# My baby just laid her first egg!!!



## chickenlover118 (Feb 16, 2013)

Yayy!! I can't believe it!!


----------



## clintdaniels83 (May 23, 2013)

Congrats on the first egg, it's always exciting.


----------



## Apyl (Jun 20, 2012)

Congrats on the egg.


----------



## chickenlover118 (Feb 16, 2013)

Thanks guys. I am very excited!


----------



## JC17 (Apr 4, 2013)

clintdaniels83 said:


> Congrats on the first egg, it's always exciting.

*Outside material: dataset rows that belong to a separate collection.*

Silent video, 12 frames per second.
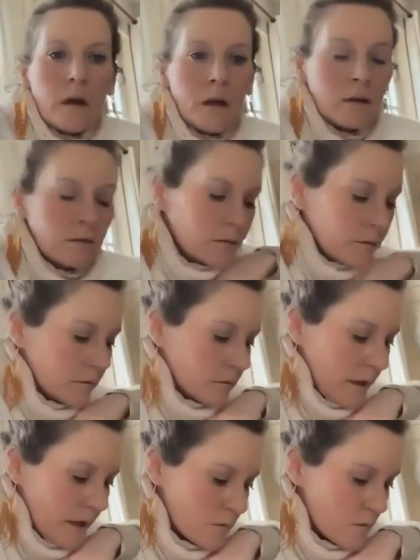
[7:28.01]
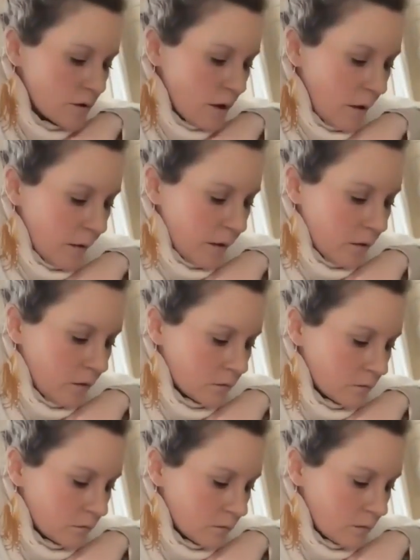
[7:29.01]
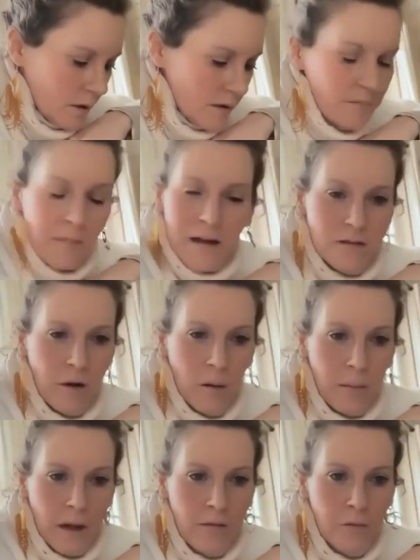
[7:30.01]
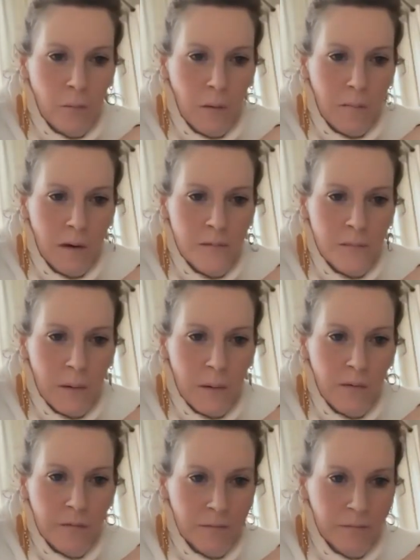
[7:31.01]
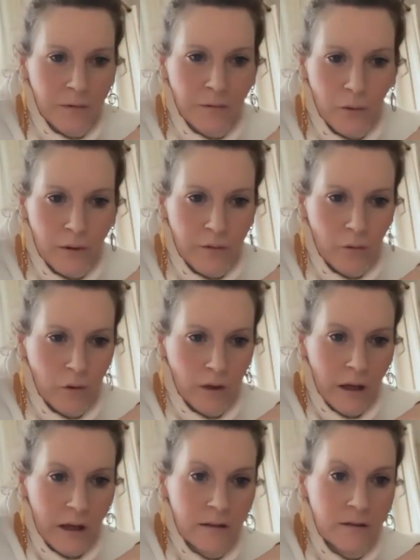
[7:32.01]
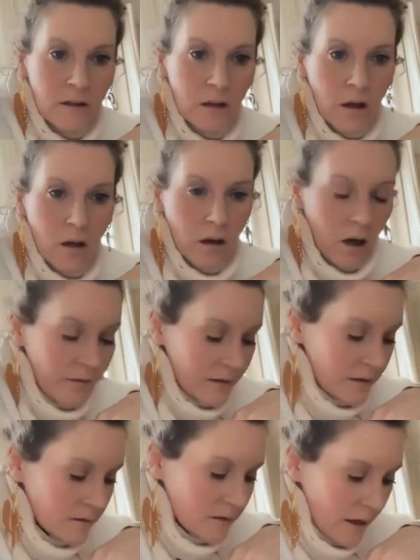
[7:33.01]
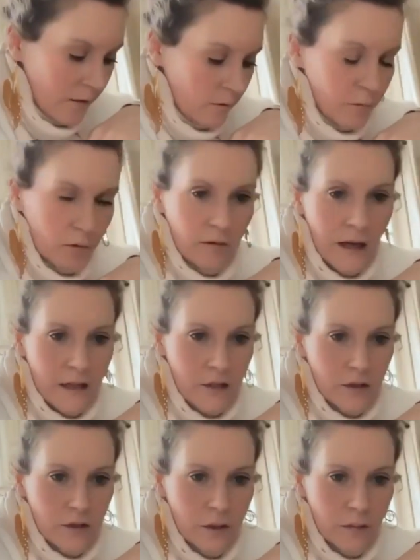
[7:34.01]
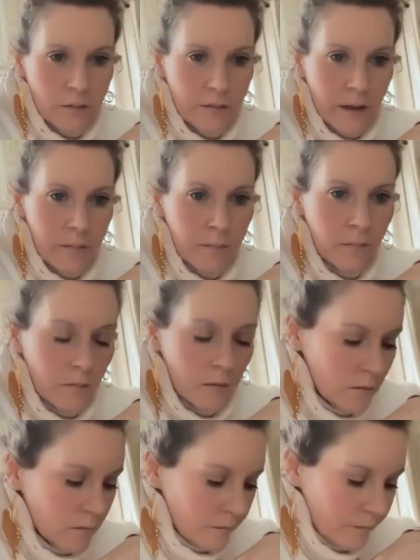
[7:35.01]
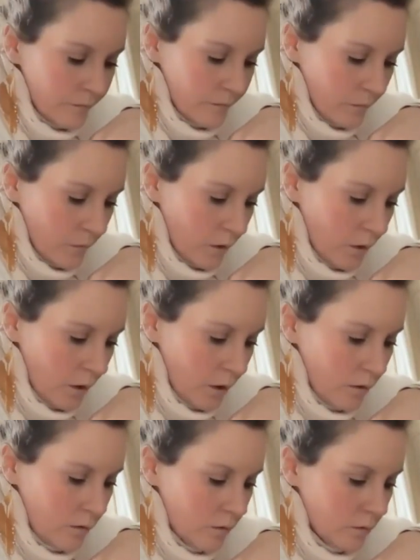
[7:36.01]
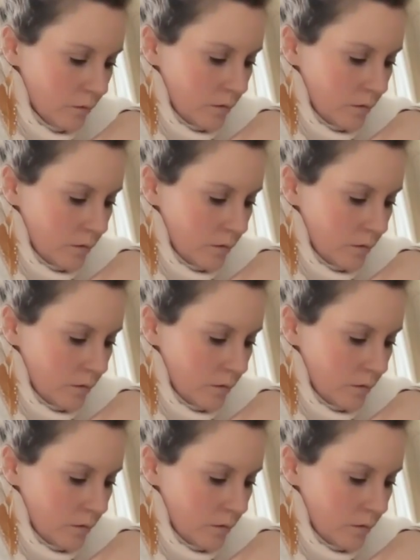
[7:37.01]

and so that's what's going on. So it's massive upheaval. My mum's been with him for 44 years. I've had a terrible relationship with him, you know.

Don't you mean eggciting? Lol


----------



## clintdaniels83 (May 23, 2013)

Ok, you got me there. Eggciting!!


----------



## coral1003 (Jun 26, 2013)

Eeeeek we got our first egg today too!! Only got our chickens yesterday!! Super exciting!! Xx


----------



## marucci (Jun 26, 2013)

chickenlover118 said:


> Yayy!! I can't believe it!!


Congrats! Can wait for my first one.


----------



## kjohnstone (Mar 30, 2013)

Waiting for my first, now that one of my ozzie (australorp) hens now has fully developed wattles/comb/earlobes.


----------



## chickenlover118 (Feb 16, 2013)

Yay woohoo!!!!!!!!


----------



## camel934 (Sep 9, 2012)

Still waiting on my first egg. Got the chicks in early March. They are around 16 weeks old now.


----------



## coral1003 (Jun 26, 2013)

Turns out our chicken didn't actually lay...it was our neighbour playing a mean prank  boooooo x


----------



## marucci (Jun 26, 2013)

clintdaniels83 said:


> Congrats on the first egg, it's always exciting.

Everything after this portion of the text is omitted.